What this task involves:
Write out each record again exactly as it stands.

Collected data
______

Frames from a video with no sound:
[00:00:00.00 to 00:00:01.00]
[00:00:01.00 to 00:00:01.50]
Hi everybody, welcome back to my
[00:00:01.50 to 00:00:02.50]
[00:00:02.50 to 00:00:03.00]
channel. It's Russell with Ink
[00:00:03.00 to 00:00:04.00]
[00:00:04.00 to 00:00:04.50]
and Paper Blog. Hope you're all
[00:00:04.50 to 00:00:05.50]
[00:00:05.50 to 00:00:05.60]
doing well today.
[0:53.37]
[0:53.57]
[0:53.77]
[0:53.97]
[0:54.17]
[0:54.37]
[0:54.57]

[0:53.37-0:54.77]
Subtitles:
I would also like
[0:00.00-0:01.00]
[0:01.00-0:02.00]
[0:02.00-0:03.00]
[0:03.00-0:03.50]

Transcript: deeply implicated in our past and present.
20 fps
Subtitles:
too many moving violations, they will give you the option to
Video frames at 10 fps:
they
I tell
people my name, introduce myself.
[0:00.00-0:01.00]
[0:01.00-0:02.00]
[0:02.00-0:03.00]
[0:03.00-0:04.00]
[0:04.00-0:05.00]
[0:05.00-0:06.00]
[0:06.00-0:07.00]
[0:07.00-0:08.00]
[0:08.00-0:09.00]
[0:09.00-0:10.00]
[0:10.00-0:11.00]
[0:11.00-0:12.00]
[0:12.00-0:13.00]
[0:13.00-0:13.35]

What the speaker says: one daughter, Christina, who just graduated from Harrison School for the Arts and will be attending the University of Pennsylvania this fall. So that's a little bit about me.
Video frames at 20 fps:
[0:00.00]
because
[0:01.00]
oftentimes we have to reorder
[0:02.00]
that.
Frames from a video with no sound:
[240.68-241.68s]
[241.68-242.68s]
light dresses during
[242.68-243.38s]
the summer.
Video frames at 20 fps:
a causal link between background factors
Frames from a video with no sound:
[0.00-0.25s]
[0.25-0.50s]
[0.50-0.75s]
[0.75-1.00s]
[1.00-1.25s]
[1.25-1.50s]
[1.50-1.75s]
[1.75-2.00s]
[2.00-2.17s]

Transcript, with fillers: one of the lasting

______

Answer:
Frames from a video with no sound:
[00:00:00.00 to 00:00:01.00]
[00:00:01.00 to 00:00:01.50]
Hi everybody, welcome back to my
[00:00:01.50 to 00:00:02.50]
[00:00:02.50 to 00:00:03.00]
channel. It's Russell with Ink
[00:00:03.00 to 00:00:04.00]
[00:00:04.00 to 00:00:04.50]
and Paper Blog. Hope you're all
[00:00:04.50 to 00:00:05.50]
[00:00:05.50 to 00:00:05.60]
doing well today.
[0:53.37]
[0:53.57]
[0:53.77]
[0:53.97]
[0:54.17]
[0:54.37]
[0:54.57]

[0:53.37-0:54.77]
Subtitles:
I would also like
[0:00.00-0:01.00]
[0:01.00-0:02.00]
[0:02.00-0:03.00]
[0:03.00-0:03.50]

Transcript: deeply implicated in our past and present.
20 fps
Subtitles:
too many moving violations, they will give you the option to
Video frames at 10 fps:
they
I tell
people my name, introduce myself.
[0:00.00-0:01.00]
[0:01.00-0:02.00]
[0:02.00-0:03.00]
[0:03.00-0:04.00]
[0:04.00-0:05.00]
[0:05.00-0:06.00]
[0:06.00-0:07.00]
[0:07.00-0:08.00]
[0:08.00-0:09.00]
[0:09.00-0:10.00]
[0:10.00-0:11.00]
[0:11.00-0:12.00]
[0:12.00-0:13.00]
[0:13.00-0:13.35]

What the speaker says: one daughter, Christina, who just graduated from Harrison School for the Arts and will be attending the University of Pennsylvania this fall. So that's a little bit about me.
Video frames at 20 fps:
[0:00.00]
because
[0:01.00]
oftentimes we have to reorder
[0:02.00]
that.
Frames from a video with no sound:
[240.68-241.68s]
[241.68-242.68s]
light dresses during
[242.68-243.38s]
the summer.
Video frames at 20 fps:
a causal link between background factors
Frames from a video with no sound:
[0.00-0.25s]
[0.25-0.50s]
[0.50-0.75s]
[0.75-1.00s]
[1.00-1.25s]
[1.25-1.50s]
[1.50-1.75s]
[1.75-2.00s]
[2.00-2.17s]

Transcript, with fillers: one of the lasting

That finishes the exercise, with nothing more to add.